[Records from a dataset]

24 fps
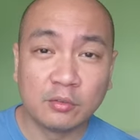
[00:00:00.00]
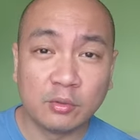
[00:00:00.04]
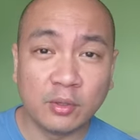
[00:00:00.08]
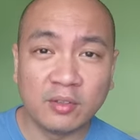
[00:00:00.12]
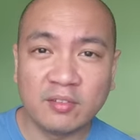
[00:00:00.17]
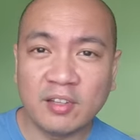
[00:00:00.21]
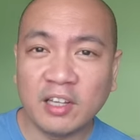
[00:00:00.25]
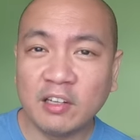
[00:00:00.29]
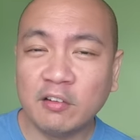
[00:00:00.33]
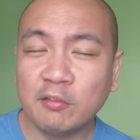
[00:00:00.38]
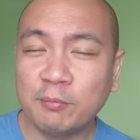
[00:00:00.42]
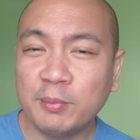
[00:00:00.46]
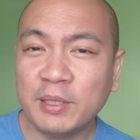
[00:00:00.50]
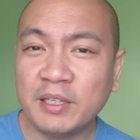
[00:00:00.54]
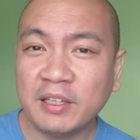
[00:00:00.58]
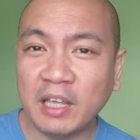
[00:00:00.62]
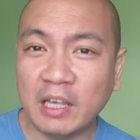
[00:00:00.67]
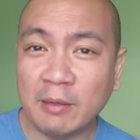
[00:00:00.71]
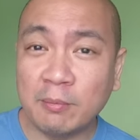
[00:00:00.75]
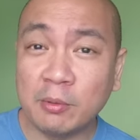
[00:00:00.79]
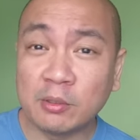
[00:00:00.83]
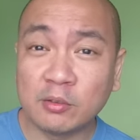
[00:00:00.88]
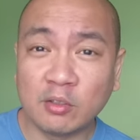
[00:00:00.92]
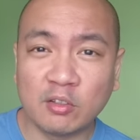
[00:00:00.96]
So instead of
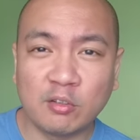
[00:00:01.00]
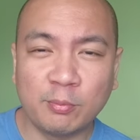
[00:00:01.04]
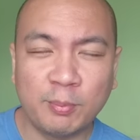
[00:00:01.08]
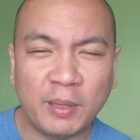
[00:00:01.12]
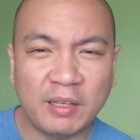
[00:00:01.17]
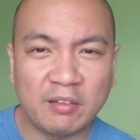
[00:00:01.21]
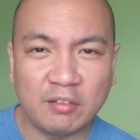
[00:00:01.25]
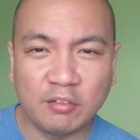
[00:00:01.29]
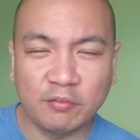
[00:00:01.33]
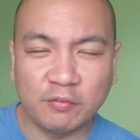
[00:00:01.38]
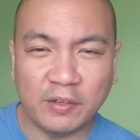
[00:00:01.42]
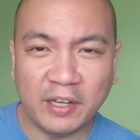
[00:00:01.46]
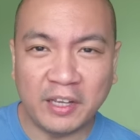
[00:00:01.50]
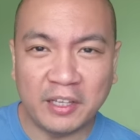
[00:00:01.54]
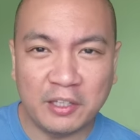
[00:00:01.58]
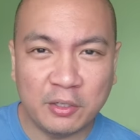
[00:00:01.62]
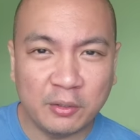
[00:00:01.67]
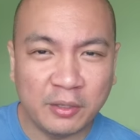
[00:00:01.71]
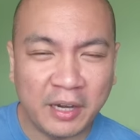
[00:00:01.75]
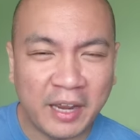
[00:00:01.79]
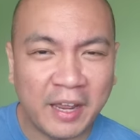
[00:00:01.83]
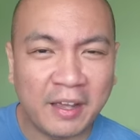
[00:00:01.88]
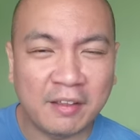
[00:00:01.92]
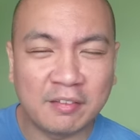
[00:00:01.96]
being able to specify
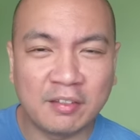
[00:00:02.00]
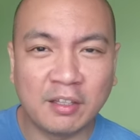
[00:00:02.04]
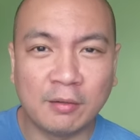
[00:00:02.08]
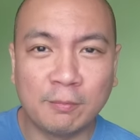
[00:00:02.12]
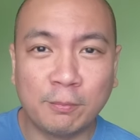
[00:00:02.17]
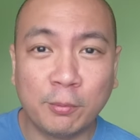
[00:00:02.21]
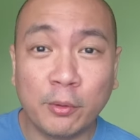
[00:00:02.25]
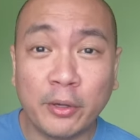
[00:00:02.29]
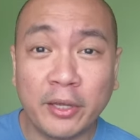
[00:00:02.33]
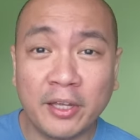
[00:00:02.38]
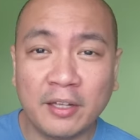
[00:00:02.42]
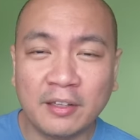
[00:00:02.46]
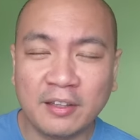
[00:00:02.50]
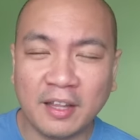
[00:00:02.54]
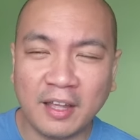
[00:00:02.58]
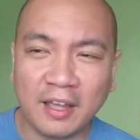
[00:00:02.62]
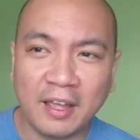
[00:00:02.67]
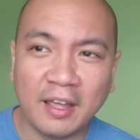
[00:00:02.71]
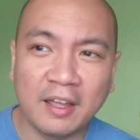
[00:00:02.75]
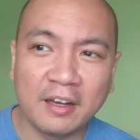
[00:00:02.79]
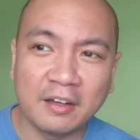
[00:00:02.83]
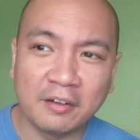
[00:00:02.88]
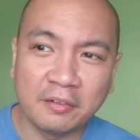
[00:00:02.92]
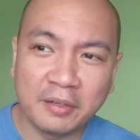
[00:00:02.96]
your exit point
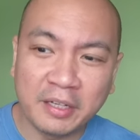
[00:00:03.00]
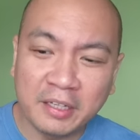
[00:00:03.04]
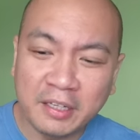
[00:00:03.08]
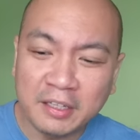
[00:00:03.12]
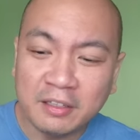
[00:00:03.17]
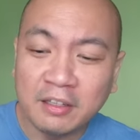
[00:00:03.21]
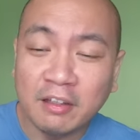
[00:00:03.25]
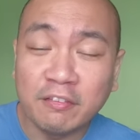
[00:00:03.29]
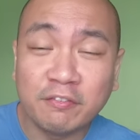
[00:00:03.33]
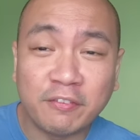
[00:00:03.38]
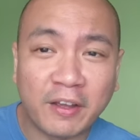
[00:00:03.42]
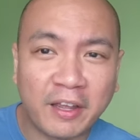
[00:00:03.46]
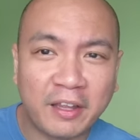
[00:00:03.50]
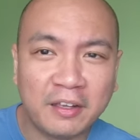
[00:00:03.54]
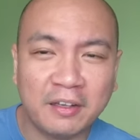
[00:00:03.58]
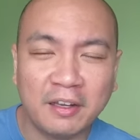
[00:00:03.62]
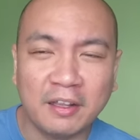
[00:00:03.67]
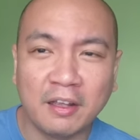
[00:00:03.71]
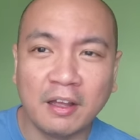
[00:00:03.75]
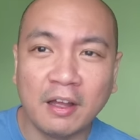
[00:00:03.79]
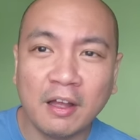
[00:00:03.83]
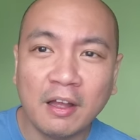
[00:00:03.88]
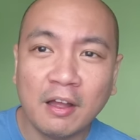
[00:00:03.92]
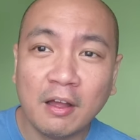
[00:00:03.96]
and really
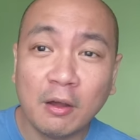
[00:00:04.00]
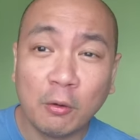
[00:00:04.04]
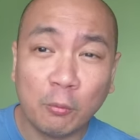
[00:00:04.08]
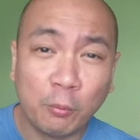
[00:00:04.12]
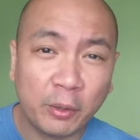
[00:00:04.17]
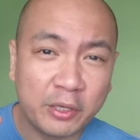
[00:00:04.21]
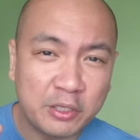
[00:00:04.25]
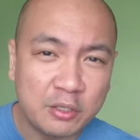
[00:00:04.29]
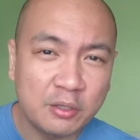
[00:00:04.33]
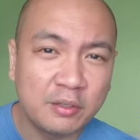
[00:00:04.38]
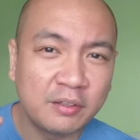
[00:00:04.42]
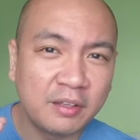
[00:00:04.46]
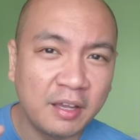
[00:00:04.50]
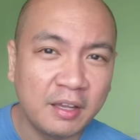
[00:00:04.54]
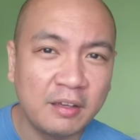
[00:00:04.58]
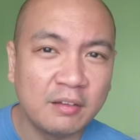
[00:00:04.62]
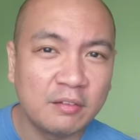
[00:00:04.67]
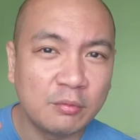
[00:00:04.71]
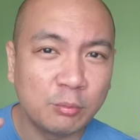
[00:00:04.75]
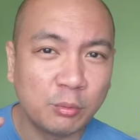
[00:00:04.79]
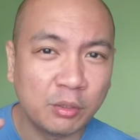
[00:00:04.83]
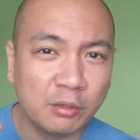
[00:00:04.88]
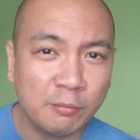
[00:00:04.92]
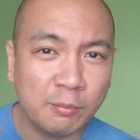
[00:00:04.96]
defining what your
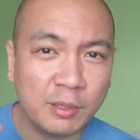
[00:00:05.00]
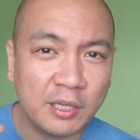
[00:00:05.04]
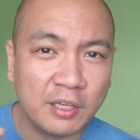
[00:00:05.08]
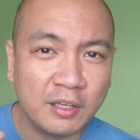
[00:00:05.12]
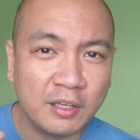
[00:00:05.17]
gains would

#### Task
Reproduce word for word the lines running from the line with "[00:00:03.12]" through the end of the data, both included, and nothing else; leave out the pictures.

#### Response box
[00:00:03.12]
[00:00:03.17]
[00:00:03.21]
[00:00:03.25]
[00:00:03.29]
[00:00:03.33]
[00:00:03.38]
[00:00:03.42]
[00:00:03.46]
[00:00:03.50]
[00:00:03.54]
[00:00:03.58]
[00:00:03.62]
[00:00:03.67]
[00:00:03.71]
[00:00:03.75]
[00:00:03.79]
[00:00:03.83]
[00:00:03.88]
[00:00:03.92]
[00:00:03.96]
and really
[00:00:04.00]
[00:00:04.04]
[00:00:04.08]
[00:00:04.12]
[00:00:04.17]
[00:00:04.21]
[00:00:04.25]
[00:00:04.29]
[00:00:04.33]
[00:00:04.38]
[00:00:04.42]
[00:00:04.46]
[00:00:04.50]
[00:00:04.54]
[00:00:04.58]
[00:00:04.62]
[00:00:04.67]
[00:00:04.71]
[00:00:04.75]
[00:00:04.79]
[00:00:04.83]
[00:00:04.88]
[00:00:04.92]
[00:00:04.96]
defining what your
[00:00:05.00]
[00:00:05.04]
[00:00:05.08]
[00:00:05.12]
[00:00:05.17]
gains would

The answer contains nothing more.